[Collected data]
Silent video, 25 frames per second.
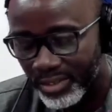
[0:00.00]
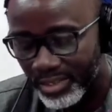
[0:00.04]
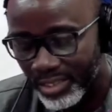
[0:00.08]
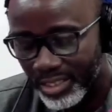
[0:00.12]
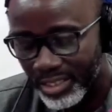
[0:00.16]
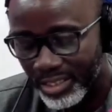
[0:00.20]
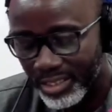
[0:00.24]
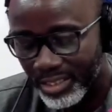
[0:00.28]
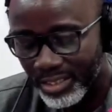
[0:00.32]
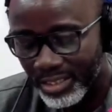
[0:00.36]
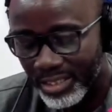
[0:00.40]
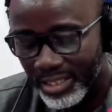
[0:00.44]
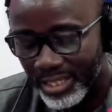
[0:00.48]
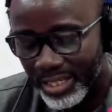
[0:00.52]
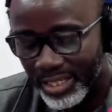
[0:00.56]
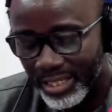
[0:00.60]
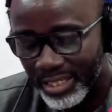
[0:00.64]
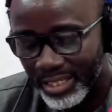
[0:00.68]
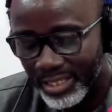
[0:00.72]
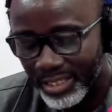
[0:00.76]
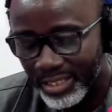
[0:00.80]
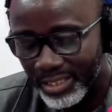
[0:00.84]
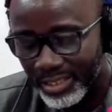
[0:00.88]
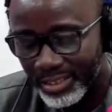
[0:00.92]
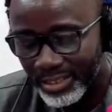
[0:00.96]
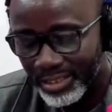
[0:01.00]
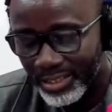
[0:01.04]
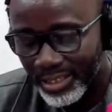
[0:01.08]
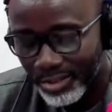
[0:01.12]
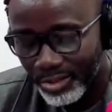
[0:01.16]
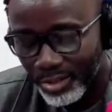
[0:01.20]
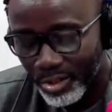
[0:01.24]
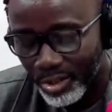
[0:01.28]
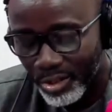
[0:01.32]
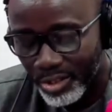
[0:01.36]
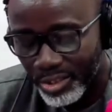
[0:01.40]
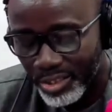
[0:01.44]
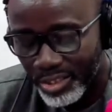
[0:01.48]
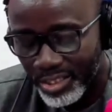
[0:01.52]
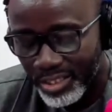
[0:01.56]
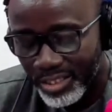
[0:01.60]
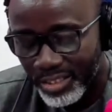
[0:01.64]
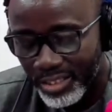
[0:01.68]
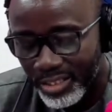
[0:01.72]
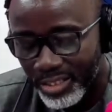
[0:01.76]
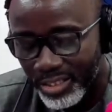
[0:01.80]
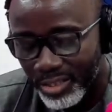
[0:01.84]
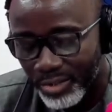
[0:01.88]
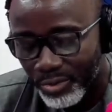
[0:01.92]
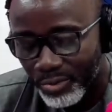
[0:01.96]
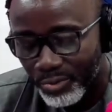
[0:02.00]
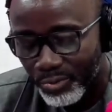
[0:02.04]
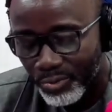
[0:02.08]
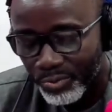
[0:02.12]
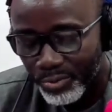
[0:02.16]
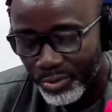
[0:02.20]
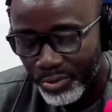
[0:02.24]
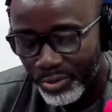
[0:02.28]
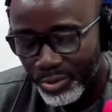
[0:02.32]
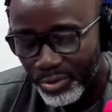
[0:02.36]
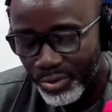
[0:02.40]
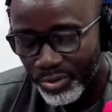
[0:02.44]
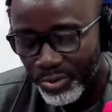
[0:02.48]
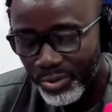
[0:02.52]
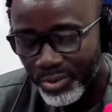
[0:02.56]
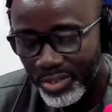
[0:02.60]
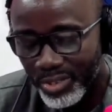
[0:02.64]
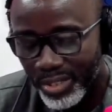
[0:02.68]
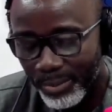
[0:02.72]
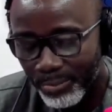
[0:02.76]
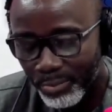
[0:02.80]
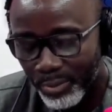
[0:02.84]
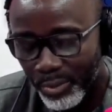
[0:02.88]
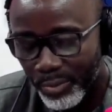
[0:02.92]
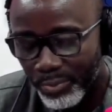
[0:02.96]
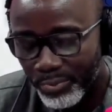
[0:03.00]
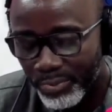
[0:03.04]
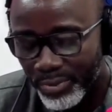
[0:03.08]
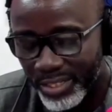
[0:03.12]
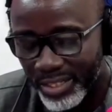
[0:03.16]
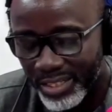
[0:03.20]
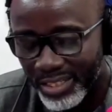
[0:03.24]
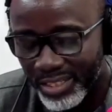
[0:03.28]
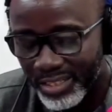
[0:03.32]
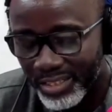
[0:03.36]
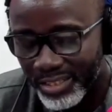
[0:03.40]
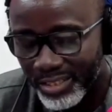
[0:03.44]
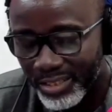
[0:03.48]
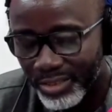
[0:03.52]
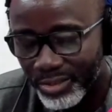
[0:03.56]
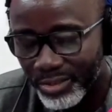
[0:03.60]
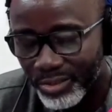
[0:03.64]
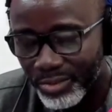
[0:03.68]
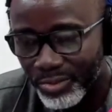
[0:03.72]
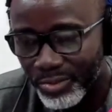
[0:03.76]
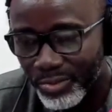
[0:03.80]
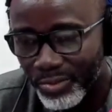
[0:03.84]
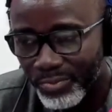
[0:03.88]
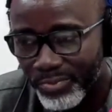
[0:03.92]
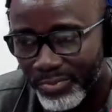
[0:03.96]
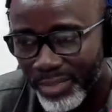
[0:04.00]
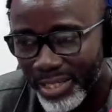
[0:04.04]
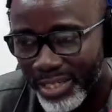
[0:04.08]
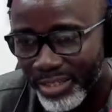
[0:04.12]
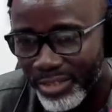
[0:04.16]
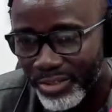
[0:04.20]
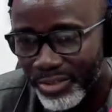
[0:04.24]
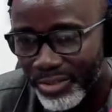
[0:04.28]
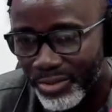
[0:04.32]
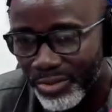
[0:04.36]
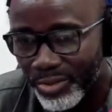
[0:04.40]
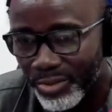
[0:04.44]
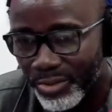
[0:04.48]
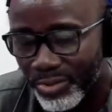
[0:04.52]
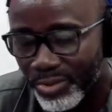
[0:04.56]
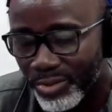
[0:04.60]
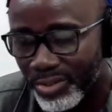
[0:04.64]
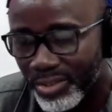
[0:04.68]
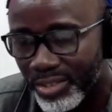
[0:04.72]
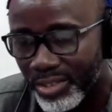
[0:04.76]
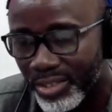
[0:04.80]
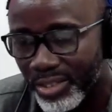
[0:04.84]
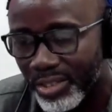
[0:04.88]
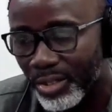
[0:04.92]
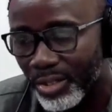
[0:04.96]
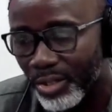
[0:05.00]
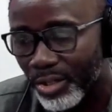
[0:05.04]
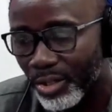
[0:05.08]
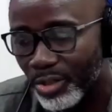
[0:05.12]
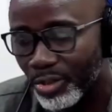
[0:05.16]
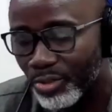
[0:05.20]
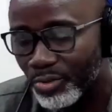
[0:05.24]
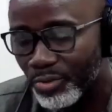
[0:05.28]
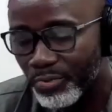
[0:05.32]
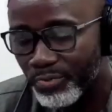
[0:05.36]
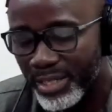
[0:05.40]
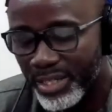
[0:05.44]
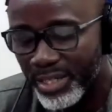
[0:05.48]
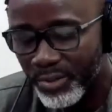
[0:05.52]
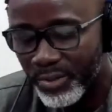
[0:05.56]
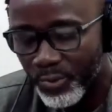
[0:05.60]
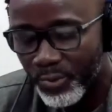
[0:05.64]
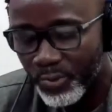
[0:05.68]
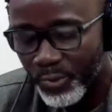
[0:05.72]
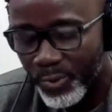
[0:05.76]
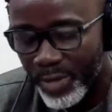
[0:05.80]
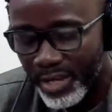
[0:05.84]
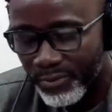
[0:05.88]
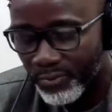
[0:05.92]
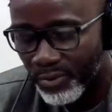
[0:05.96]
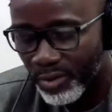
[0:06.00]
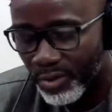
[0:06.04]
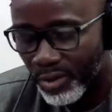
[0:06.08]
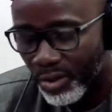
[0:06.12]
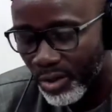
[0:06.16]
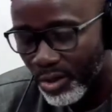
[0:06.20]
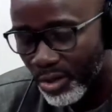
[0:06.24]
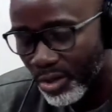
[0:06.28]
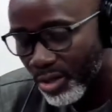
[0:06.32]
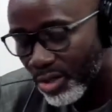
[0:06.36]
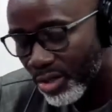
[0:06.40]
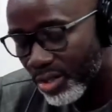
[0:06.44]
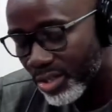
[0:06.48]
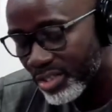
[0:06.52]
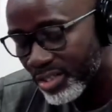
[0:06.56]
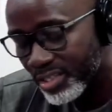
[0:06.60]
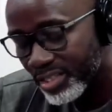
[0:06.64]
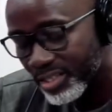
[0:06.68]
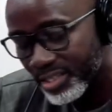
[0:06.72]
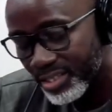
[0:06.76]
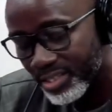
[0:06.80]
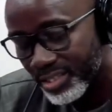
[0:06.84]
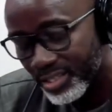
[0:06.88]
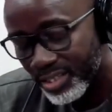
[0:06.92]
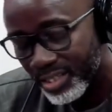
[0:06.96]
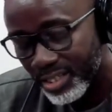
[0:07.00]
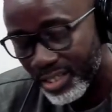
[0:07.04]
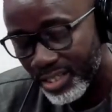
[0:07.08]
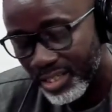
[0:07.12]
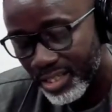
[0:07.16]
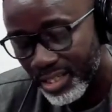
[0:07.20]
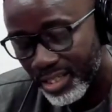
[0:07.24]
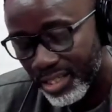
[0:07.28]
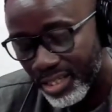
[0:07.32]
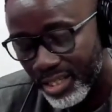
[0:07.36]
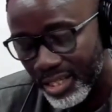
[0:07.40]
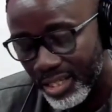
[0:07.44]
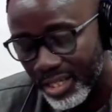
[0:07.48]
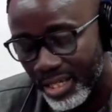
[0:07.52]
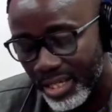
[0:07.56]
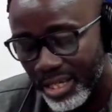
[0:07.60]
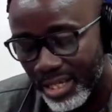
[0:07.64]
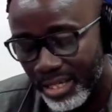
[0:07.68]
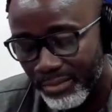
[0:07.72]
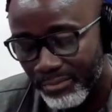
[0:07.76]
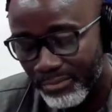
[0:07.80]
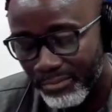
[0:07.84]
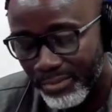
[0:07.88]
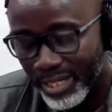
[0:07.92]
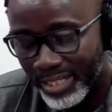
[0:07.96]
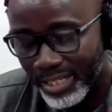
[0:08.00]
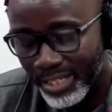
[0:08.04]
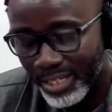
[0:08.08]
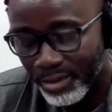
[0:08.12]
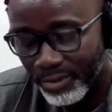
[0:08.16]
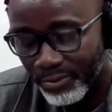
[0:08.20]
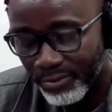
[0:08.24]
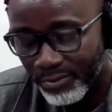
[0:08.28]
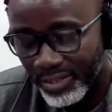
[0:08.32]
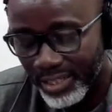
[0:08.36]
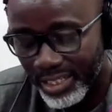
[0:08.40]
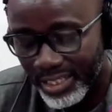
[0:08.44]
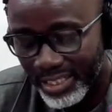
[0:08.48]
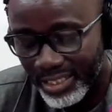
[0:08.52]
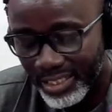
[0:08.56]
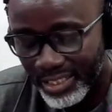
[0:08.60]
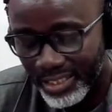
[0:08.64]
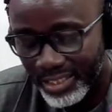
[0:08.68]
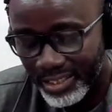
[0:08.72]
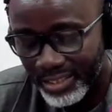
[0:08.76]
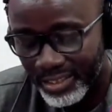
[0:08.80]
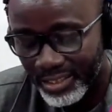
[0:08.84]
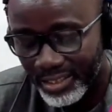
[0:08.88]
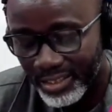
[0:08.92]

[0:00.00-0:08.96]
the technology will be used appropriately to make use or to make way for all these manner of learners.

#### [What the exercise asks]
Reproduce every entry word for word, but omit the pictures.

#### [Reply]
Silent video, 25 frames per second.
[0:00.00]
[0:00.04]
[0:00.08]
[0:00.12]
[0:00.16]
[0:00.20]
[0:00.24]
[0:00.28]
[0:00.32]
[0:00.36]
[0:00.40]
[0:00.44]
[0:00.48]
[0:00.52]
[0:00.56]
[0:00.60]
[0:00.64]
[0:00.68]
[0:00.72]
[0:00.76]
[0:00.80]
[0:00.84]
[0:00.88]
[0:00.92]
[0:00.96]
[0:01.00]
[0:01.04]
[0:01.08]
[0:01.12]
[0:01.16]
[0:01.20]
[0:01.24]
[0:01.28]
[0:01.32]
[0:01.36]
[0:01.40]
[0:01.44]
[0:01.48]
[0:01.52]
[0:01.56]
[0:01.60]
[0:01.64]
[0:01.68]
[0:01.72]
[0:01.76]
[0:01.80]
[0:01.84]
[0:01.88]
[0:01.92]
[0:01.96]
[0:02.00]
[0:02.04]
[0:02.08]
[0:02.12]
[0:02.16]
[0:02.20]
[0:02.24]
[0:02.28]
[0:02.32]
[0:02.36]
[0:02.40]
[0:02.44]
[0:02.48]
[0:02.52]
[0:02.56]
[0:02.60]
[0:02.64]
[0:02.68]
[0:02.72]
[0:02.76]
[0:02.80]
[0:02.84]
[0:02.88]
[0:02.92]
[0:02.96]
[0:03.00]
[0:03.04]
[0:03.08]
[0:03.12]
[0:03.16]
[0:03.20]
[0:03.24]
[0:03.28]
[0:03.32]
[0:03.36]
[0:03.40]
[0:03.44]
[0:03.48]
[0:03.52]
[0:03.56]
[0:03.60]
[0:03.64]
[0:03.68]
[0:03.72]
[0:03.76]
[0:03.80]
[0:03.84]
[0:03.88]
[0:03.92]
[0:03.96]
[0:04.00]
[0:04.04]
[0:04.08]
[0:04.12]
[0:04.16]
[0:04.20]
[0:04.24]
[0:04.28]
[0:04.32]
[0:04.36]
[0:04.40]
[0:04.44]
[0:04.48]
[0:04.52]
[0:04.56]
[0:04.60]
[0:04.64]
[0:04.68]
[0:04.72]
[0:04.76]
[0:04.80]
[0:04.84]
[0:04.88]
[0:04.92]
[0:04.96]
[0:05.00]
[0:05.04]
[0:05.08]
[0:05.12]
[0:05.16]
[0:05.20]
[0:05.24]
[0:05.28]
[0:05.32]
[0:05.36]
[0:05.40]
[0:05.44]
[0:05.48]
[0:05.52]
[0:05.56]
[0:05.60]
[0:05.64]
[0:05.68]
[0:05.72]
[0:05.76]
[0:05.80]
[0:05.84]
[0:05.88]
[0:05.92]
[0:05.96]
[0:06.00]
[0:06.04]
[0:06.08]
[0:06.12]
[0:06.16]
[0:06.20]
[0:06.24]
[0:06.28]
[0:06.32]
[0:06.36]
[0:06.40]
[0:06.44]
[0:06.48]
[0:06.52]
[0:06.56]
[0:06.60]
[0:06.64]
[0:06.68]
[0:06.72]
[0:06.76]
[0:06.80]
[0:06.84]
[0:06.88]
[0:06.92]
[0:06.96]
[0:07.00]
[0:07.04]
[0:07.08]
[0:07.12]
[0:07.16]
[0:07.20]
[0:07.24]
[0:07.28]
[0:07.32]
[0:07.36]
[0:07.40]
[0:07.44]
[0:07.48]
[0:07.52]
[0:07.56]
[0:07.60]
[0:07.64]
[0:07.68]
[0:07.72]
[0:07.76]
[0:07.80]
[0:07.84]
[0:07.88]
[0:07.92]
[0:07.96]
[0:08.00]
[0:08.04]
[0:08.08]
[0:08.12]
[0:08.16]
[0:08.20]
[0:08.24]
[0:08.28]
[0:08.32]
[0:08.36]
[0:08.40]
[0:08.44]
[0:08.48]
[0:08.52]
[0:08.56]
[0:08.60]
[0:08.64]
[0:08.68]
[0:08.72]
[0:08.76]
[0:08.80]
[0:08.84]
[0:08.88]
[0:08.92]

[0:00.00-0:08.96]
the technology will be used appropriately to make use or to make way for all these manner of learners.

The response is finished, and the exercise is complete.